[Stored items]
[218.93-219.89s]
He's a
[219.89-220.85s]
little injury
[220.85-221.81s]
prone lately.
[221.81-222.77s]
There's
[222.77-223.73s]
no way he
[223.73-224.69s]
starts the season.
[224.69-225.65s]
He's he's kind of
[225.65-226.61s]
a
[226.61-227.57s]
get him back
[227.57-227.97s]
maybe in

---

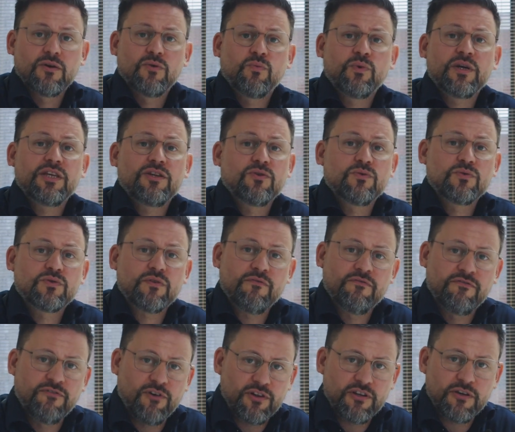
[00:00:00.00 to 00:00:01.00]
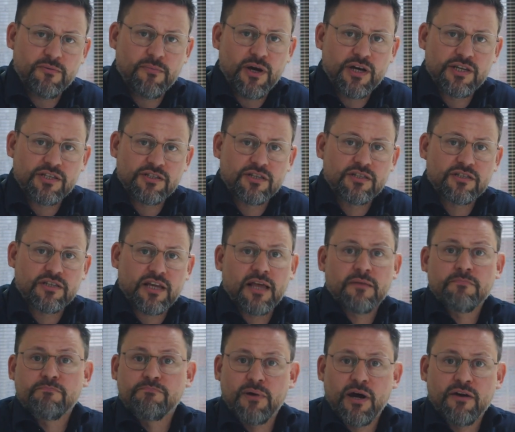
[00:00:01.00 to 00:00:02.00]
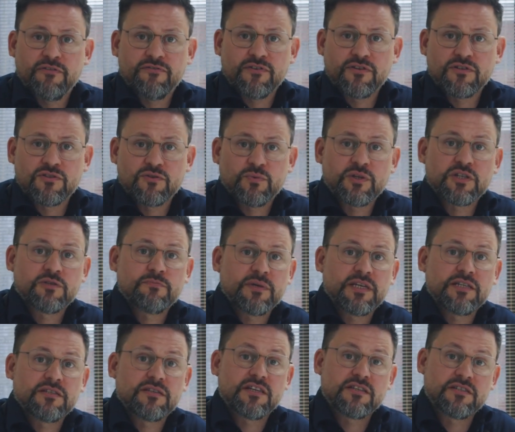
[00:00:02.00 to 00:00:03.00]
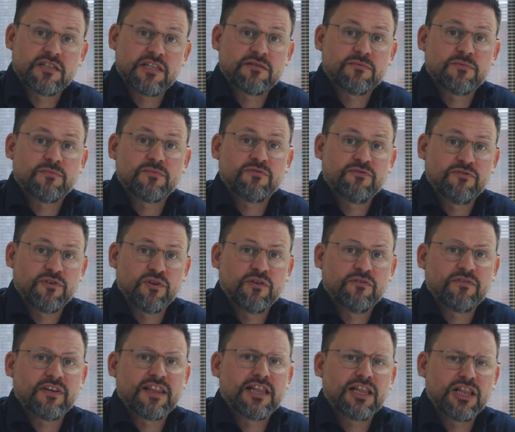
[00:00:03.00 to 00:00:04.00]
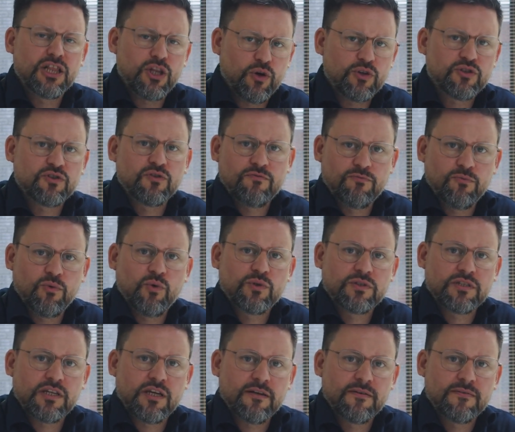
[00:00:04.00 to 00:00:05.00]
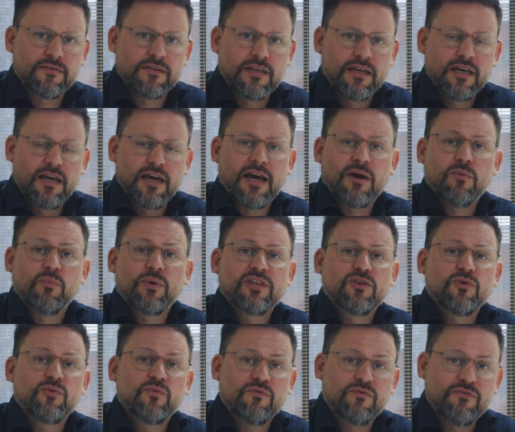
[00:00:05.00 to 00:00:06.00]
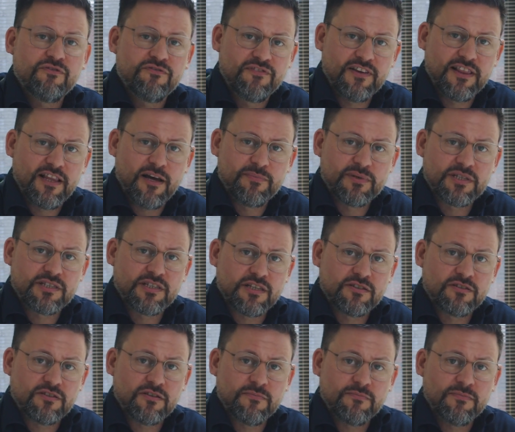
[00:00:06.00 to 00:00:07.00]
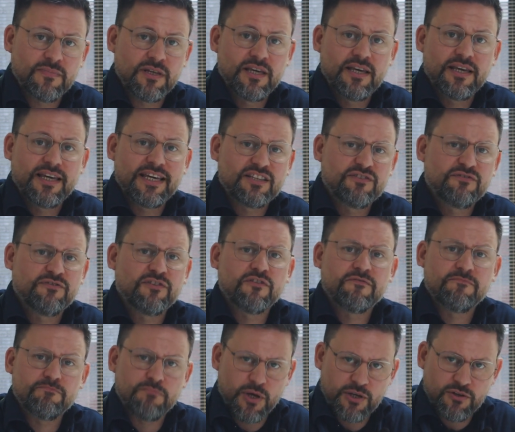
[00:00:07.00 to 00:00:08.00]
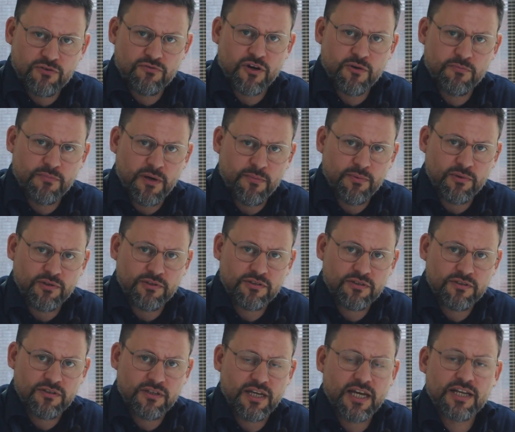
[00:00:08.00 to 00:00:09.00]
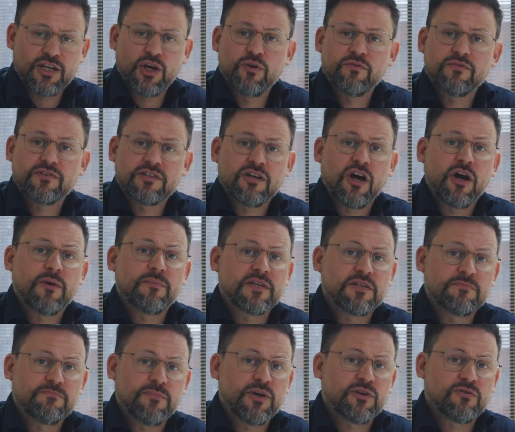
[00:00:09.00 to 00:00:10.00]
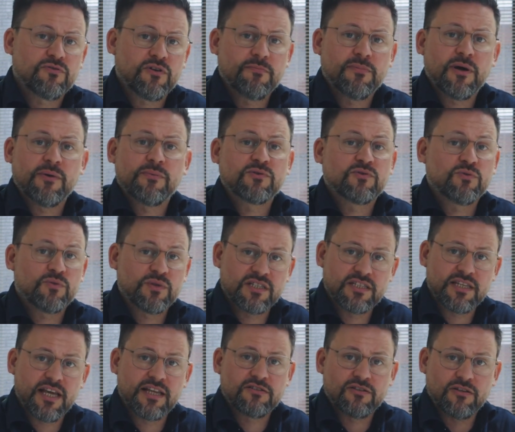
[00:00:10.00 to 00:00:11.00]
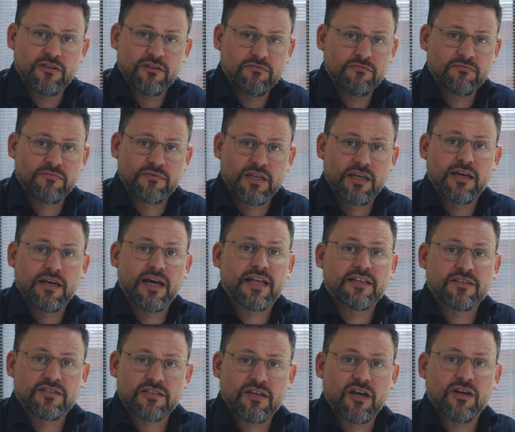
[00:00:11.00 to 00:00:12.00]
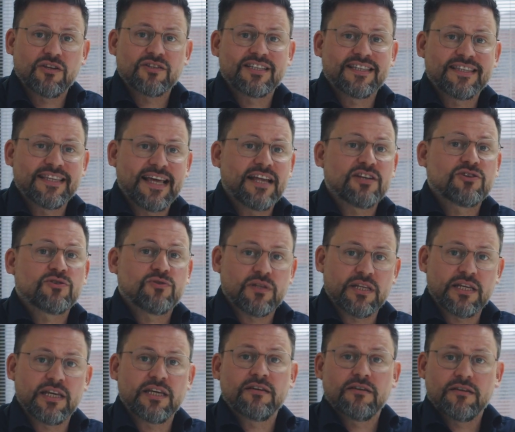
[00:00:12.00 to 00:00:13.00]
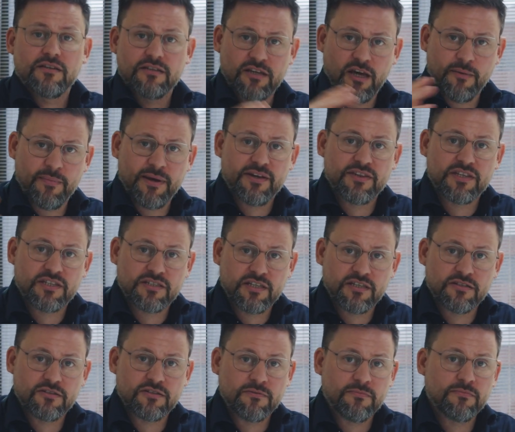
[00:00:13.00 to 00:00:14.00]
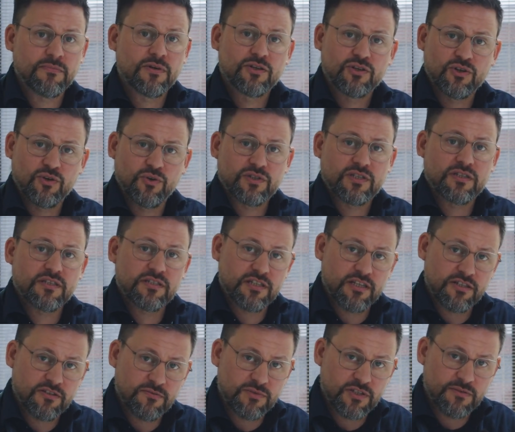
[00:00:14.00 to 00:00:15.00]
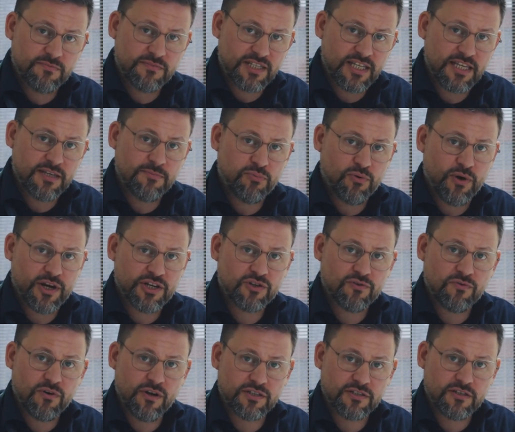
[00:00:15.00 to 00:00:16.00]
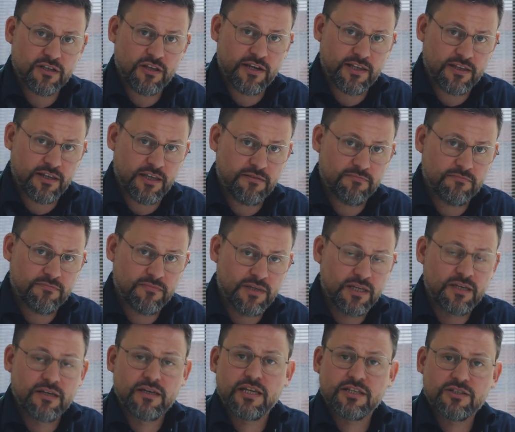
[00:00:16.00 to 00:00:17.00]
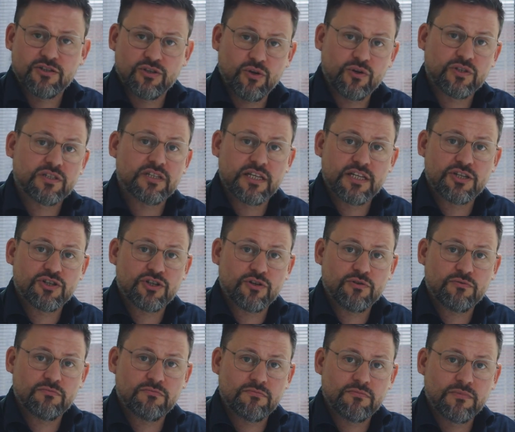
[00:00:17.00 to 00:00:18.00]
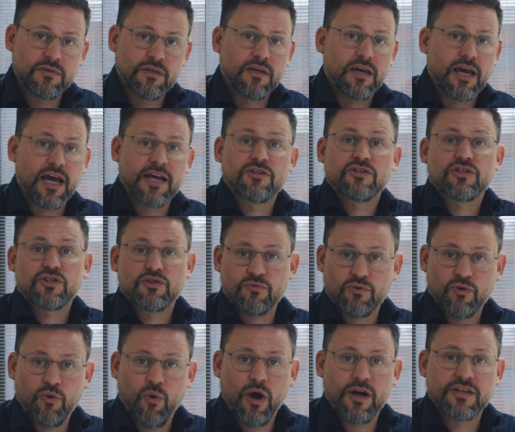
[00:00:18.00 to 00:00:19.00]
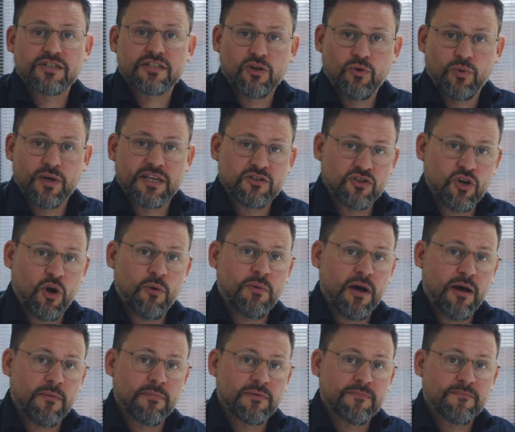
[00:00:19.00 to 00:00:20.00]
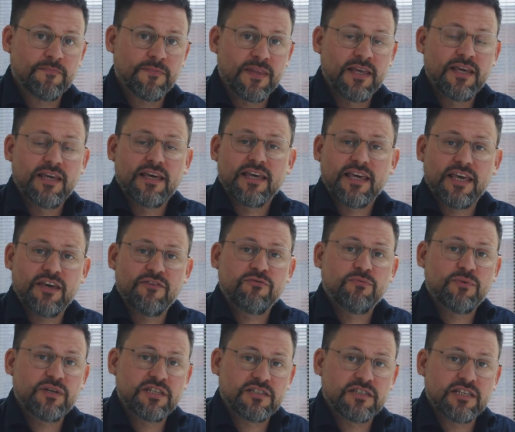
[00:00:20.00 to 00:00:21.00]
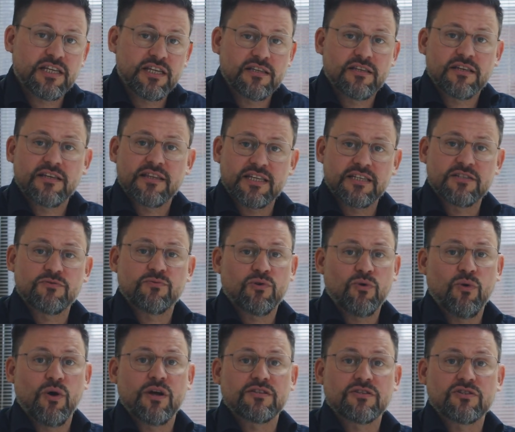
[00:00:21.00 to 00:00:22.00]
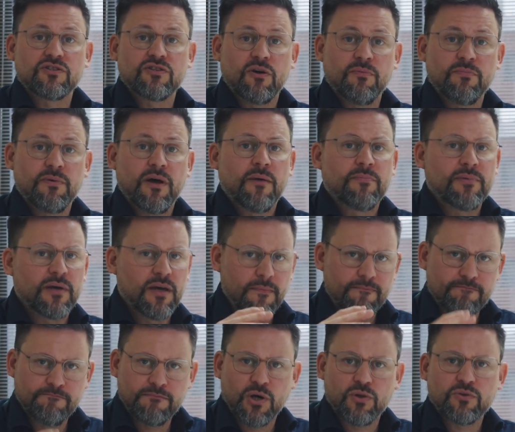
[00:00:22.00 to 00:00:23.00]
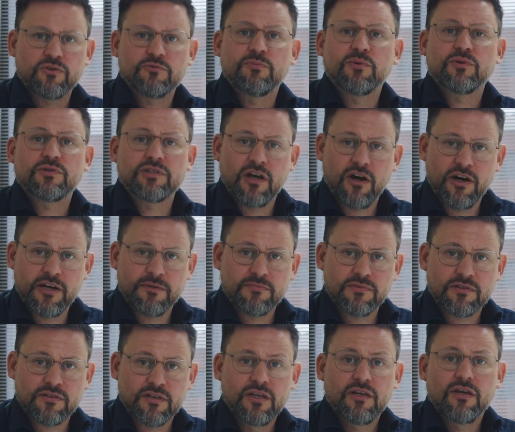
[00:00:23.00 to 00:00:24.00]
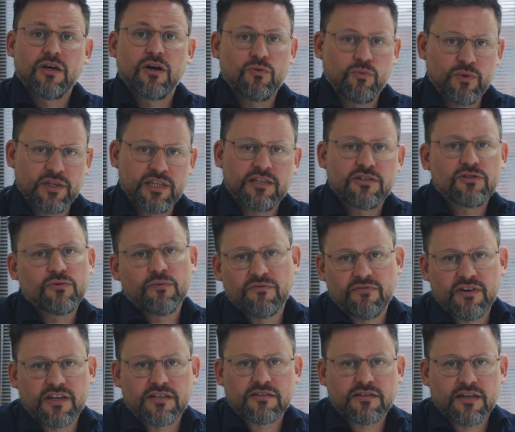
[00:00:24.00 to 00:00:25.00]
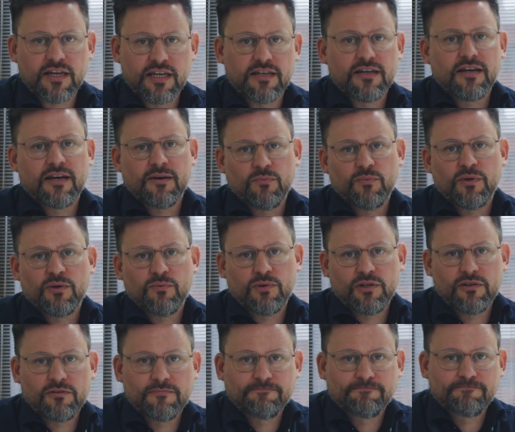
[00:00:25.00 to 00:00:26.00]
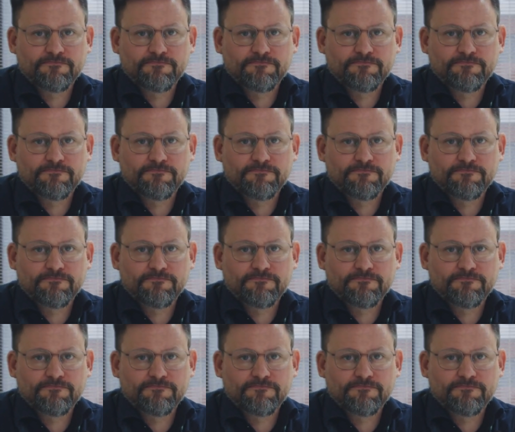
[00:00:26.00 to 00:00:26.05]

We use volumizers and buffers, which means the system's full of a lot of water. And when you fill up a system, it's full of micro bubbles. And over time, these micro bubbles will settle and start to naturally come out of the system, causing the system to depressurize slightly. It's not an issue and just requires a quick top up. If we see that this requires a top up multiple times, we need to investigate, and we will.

→ EXERCISE BRIEF
Set the pictures aside and reproduce exactly the lines above, from the line holding "[00:00:08.00 to 00:00:09.00]" through the line holding "[00:00:23.00 to 00:00:24.00]", both included, with nothing else.

→ ANSWER TO THIS PROBLEM
[00:00:08.00 to 00:00:09.00]
[00:00:09.00 to 00:00:10.00]
[00:00:10.00 to 00:00:11.00]
[00:00:11.00 to 00:00:12.00]
[00:00:12.00 to 00:00:13.00]
[00:00:13.00 to 00:00:14.00]
[00:00:14.00 to 00:00:15.00]
[00:00:15.00 to 00:00:16.00]
[00:00:16.00 to 00:00:17.00]
[00:00:17.00 to 00:00:18.00]
[00:00:18.00 to 00:00:19.00]
[00:00:19.00 to 00:00:20.00]
[00:00:20.00 to 00:00:21.00]
[00:00:21.00 to 00:00:22.00]
[00:00:22.00 to 00:00:23.00]
[00:00:23.00 to 00:00:24.00]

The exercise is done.